## TASK DATA
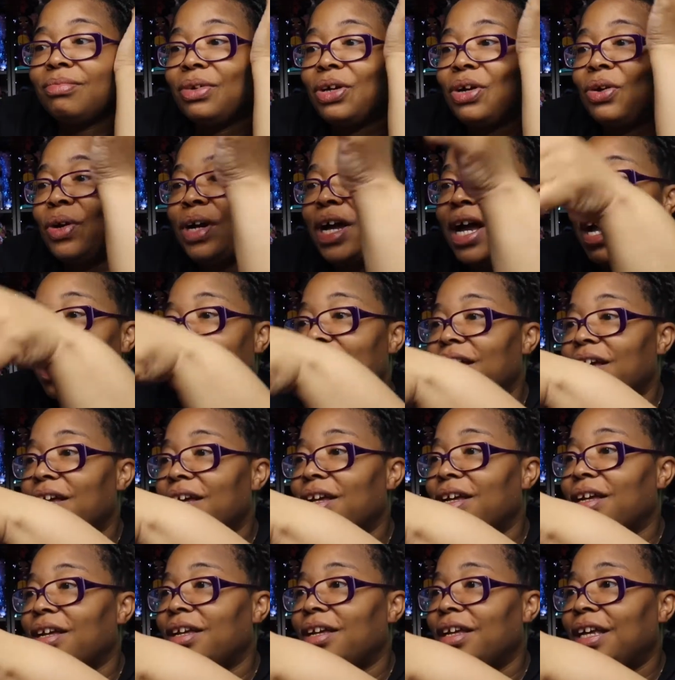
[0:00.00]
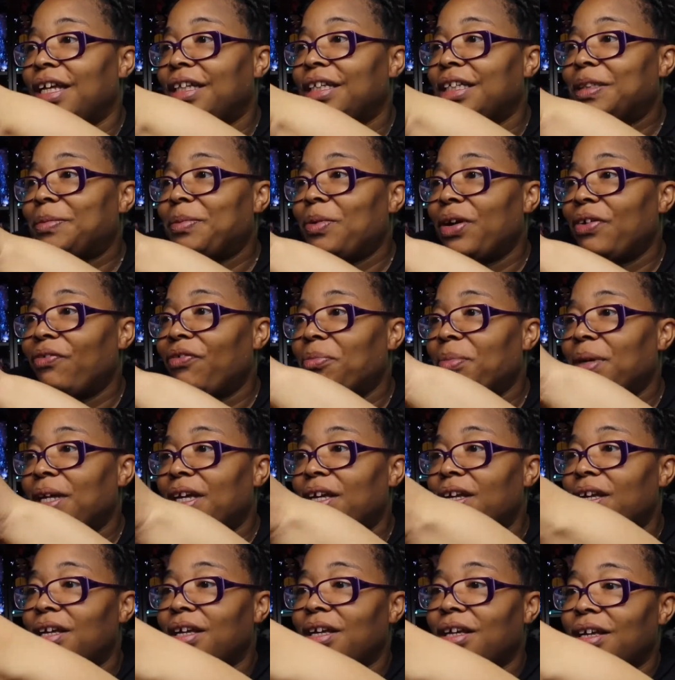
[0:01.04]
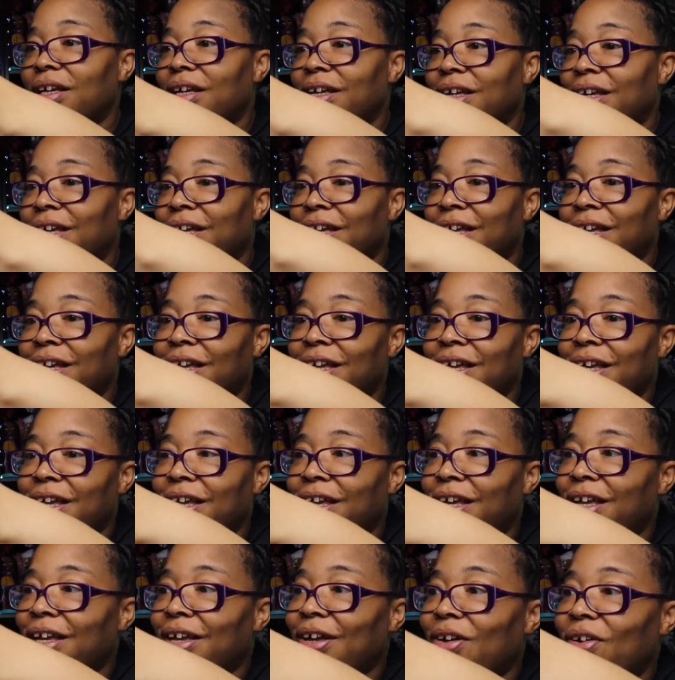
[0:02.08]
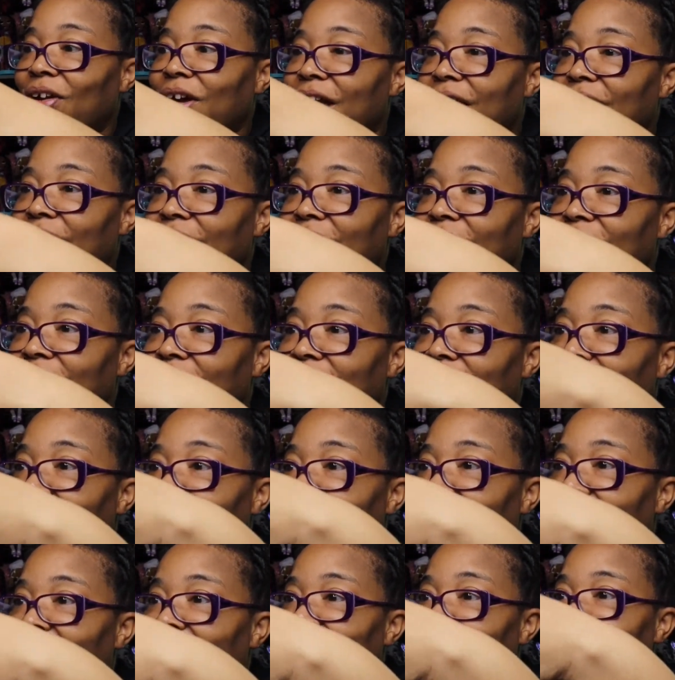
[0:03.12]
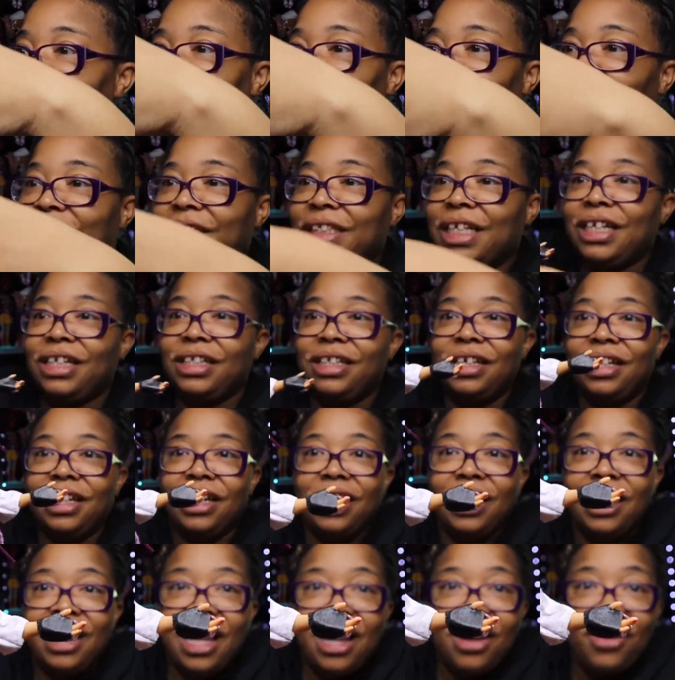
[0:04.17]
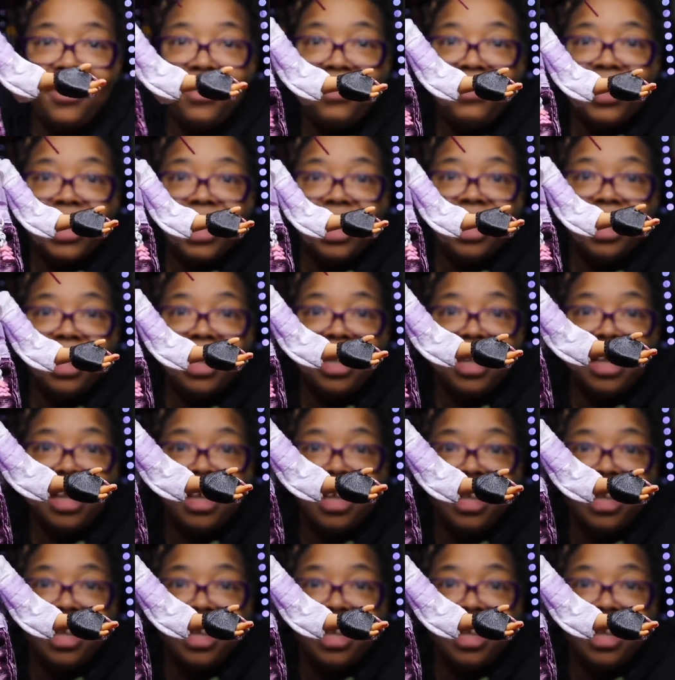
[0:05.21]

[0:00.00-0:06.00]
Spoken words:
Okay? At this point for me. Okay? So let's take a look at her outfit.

## EXERCISE OBJECTIVE
What is needed here is an exact transcription of every record above, with images excluded.

## TASK SOLUTION
[0:00.00]
[0:01.04]
[0:02.08]
[0:03.12]
[0:04.17]
[0:05.21]

[0:00.00-0:06.00]
Spoken words:
Okay? At this point for me. Okay? So let's take a look at her outfit.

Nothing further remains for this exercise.